MID-SOUTH MEMORIES
25 years ago — 1995
Elkmont, Ala. – Convicts linked by leg chains shuffled along a busy highway Wednesday, chopping weeds and picking up trash, as Alabama became the first state to bring back chain gangs. Passing motorists blew horns and students on school buses shouted at the inmates. There were several near-accidents as drivers slowed down to gawk. Gov. Fob James reinstituted chain gangs in an attempt to make prison life so unpleasant that no one will want to return. The 12-hour workday started with shotgun-toting corrections officers standing watch while about 320 prisoners were made to kneel in the dew-covered grass to have shiny steel chains clamped to their legs.
50 years ago — 1970
“Sesame Street,” the educational television program for preschoolers, was an instant and huge success throughout the nation from the first day it went on the air. It is now acclaimed as one of the best teaching aids ever developed for the child — rich or poor — who has not started to school. By a 3-2 vote of the Mississippi Commission for Educational Television, the popular series will not be shown on Mississippi’s new educational television network. A commission member said opposition was based on the “highly integrated cast of children.” Objections were voiced, he said, that “we are not ready for it.”
75 years ago — 1945
Because of the limited meat supply and to give clerks extra time off, most Memphis grocery stores are now closing Wednesday afternoon and there is a tendency toward all-day closing, Joseph R. Hyde Sr., president of Malone & Hyde, Inc., wholesale grocers, said yesterday.

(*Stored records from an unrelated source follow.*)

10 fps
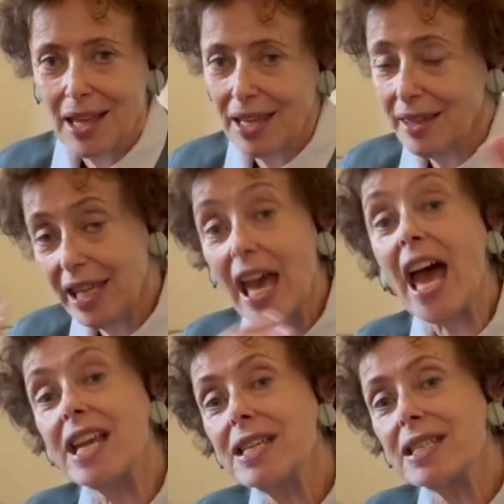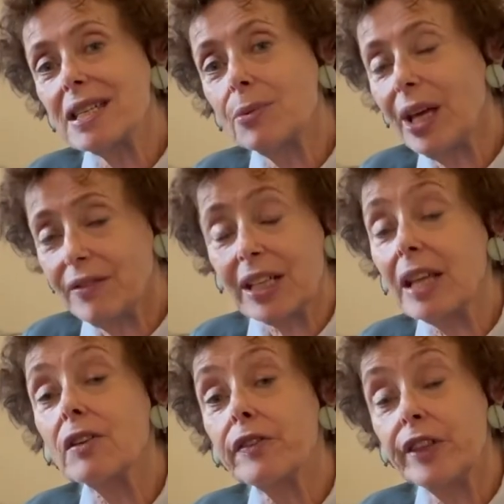In the end, we have
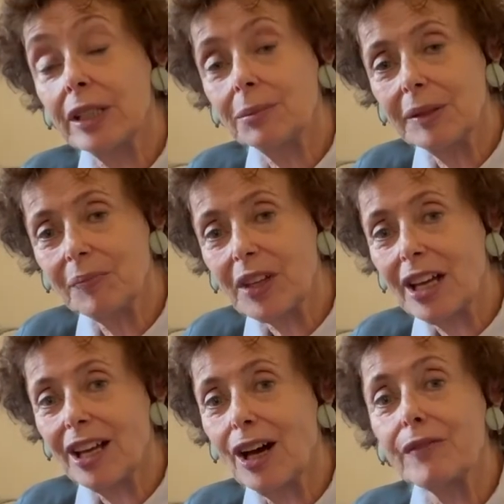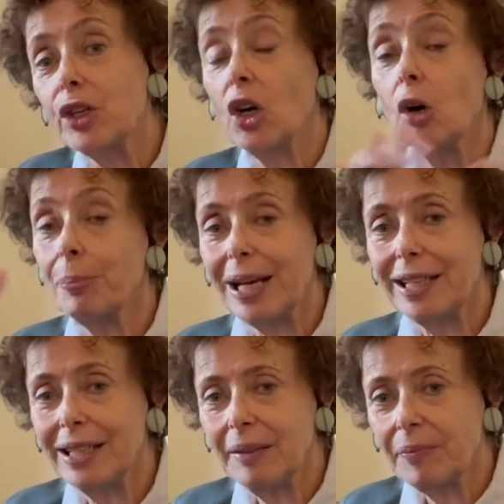another film of the Grand
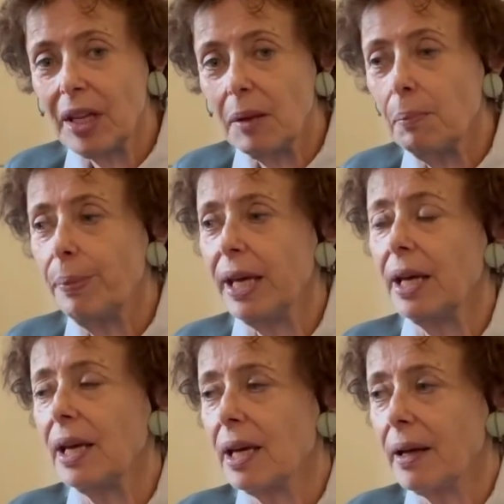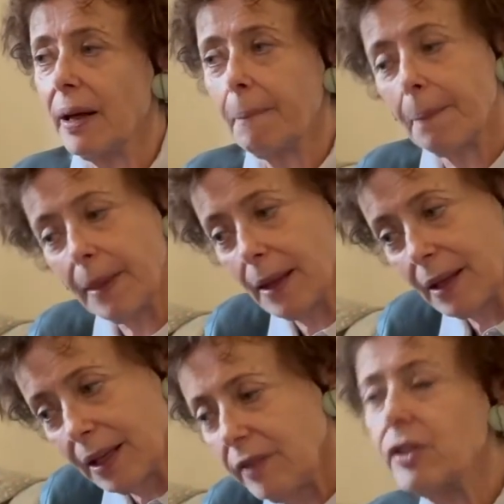Palais being
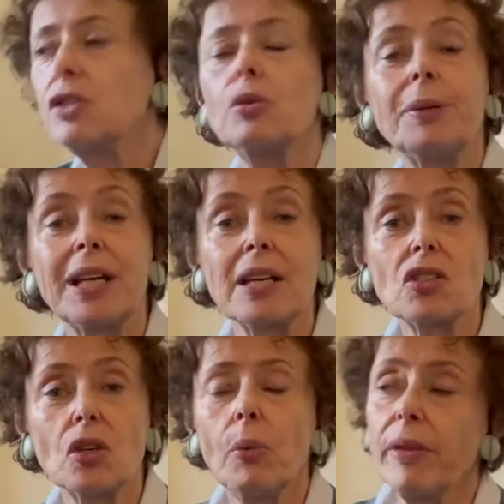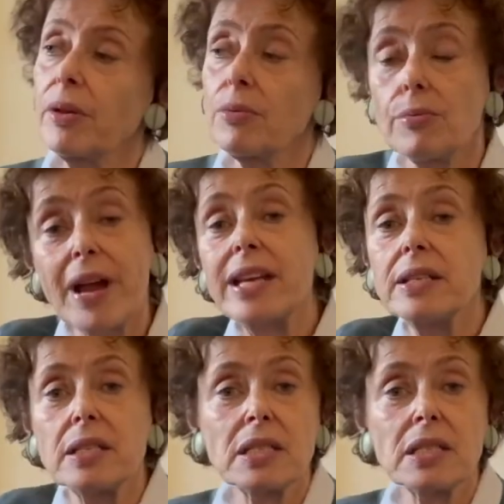given to Picasso with a redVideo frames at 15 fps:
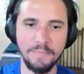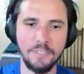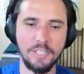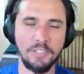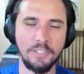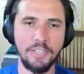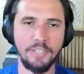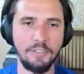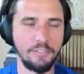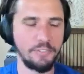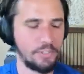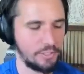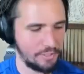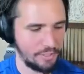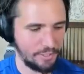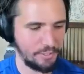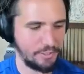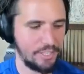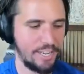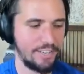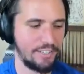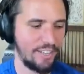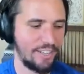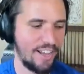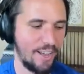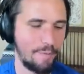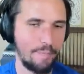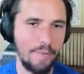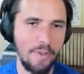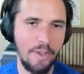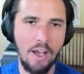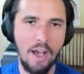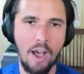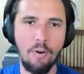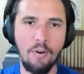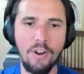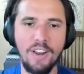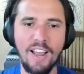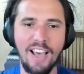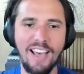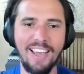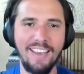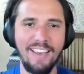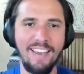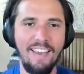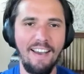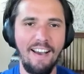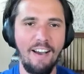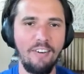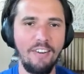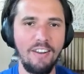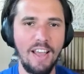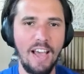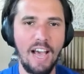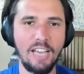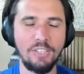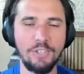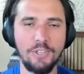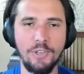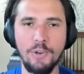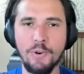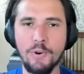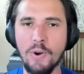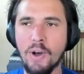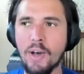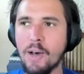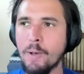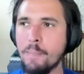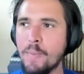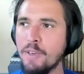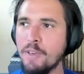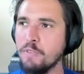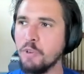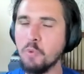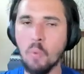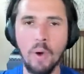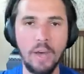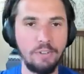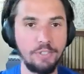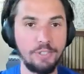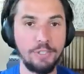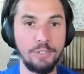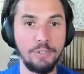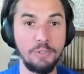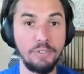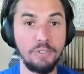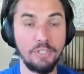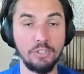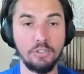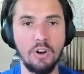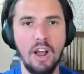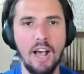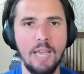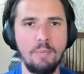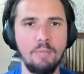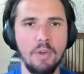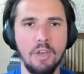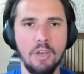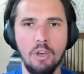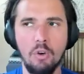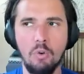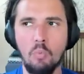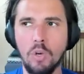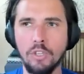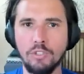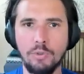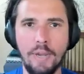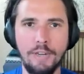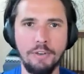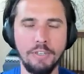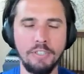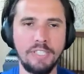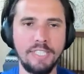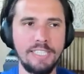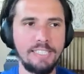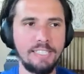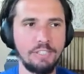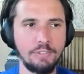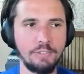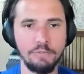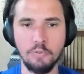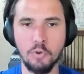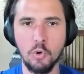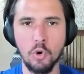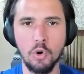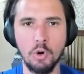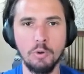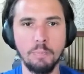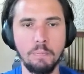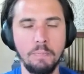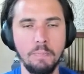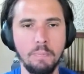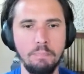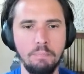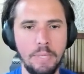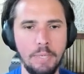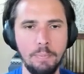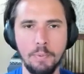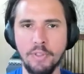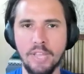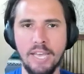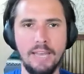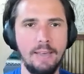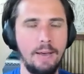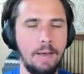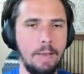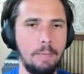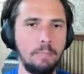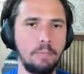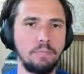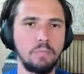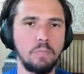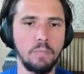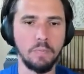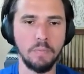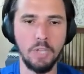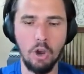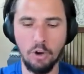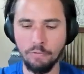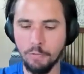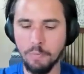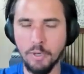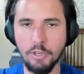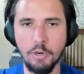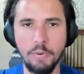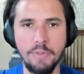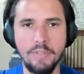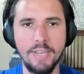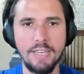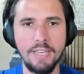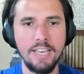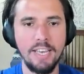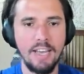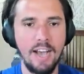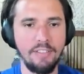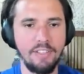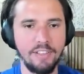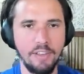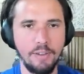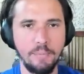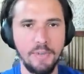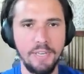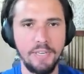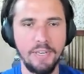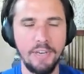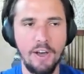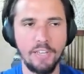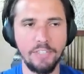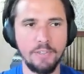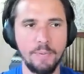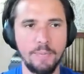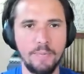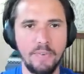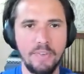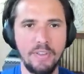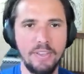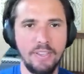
just like your channel. I wanted to ask you if you want to describe what Trainers is for people that aren't familiar with it. I think that'd be awesome.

There are still a few grocery stores remaining open all day Wednesday, Mr. Hyde said, adding “there’s been a good deal of discussion among grocers about uniform closing hours, but no definite agreement has been reached.” Grocers in many other Mid-south towns close Wednesday or Thursday afternoon during the summer, Mr. Hyde said. 100 years ago — 1920
Washington – Warning that prohibition “is here to stay,” Federal Prohibition Commissioner Kramer told the American Pharmaceutical Association to keep the druggists of the nation free from the name of “retail liquor dealers.” “Prohibition has been written into the Constitution and it will never be taken out of it in the history of the country,” Mr. Kramer said. He said unless the druggists are careful, they will become in name and fact liquor dealers.
125 years ago — 1895
It affords the undersigned great pleasure to call the attention of ladies and gentlemen to Madame Yale’s Excelsior Hair Tonic, which turns hair back to its original color without dye and eliminates baldness immediately. Madame Yale is an eminent chemist and gives her solemn word that the product is as set forth. T.R. Fortune’s Gayoso Pharmacy, J.S. Robinson, Masonic Temple, Jones & Campbell and A. Renkert.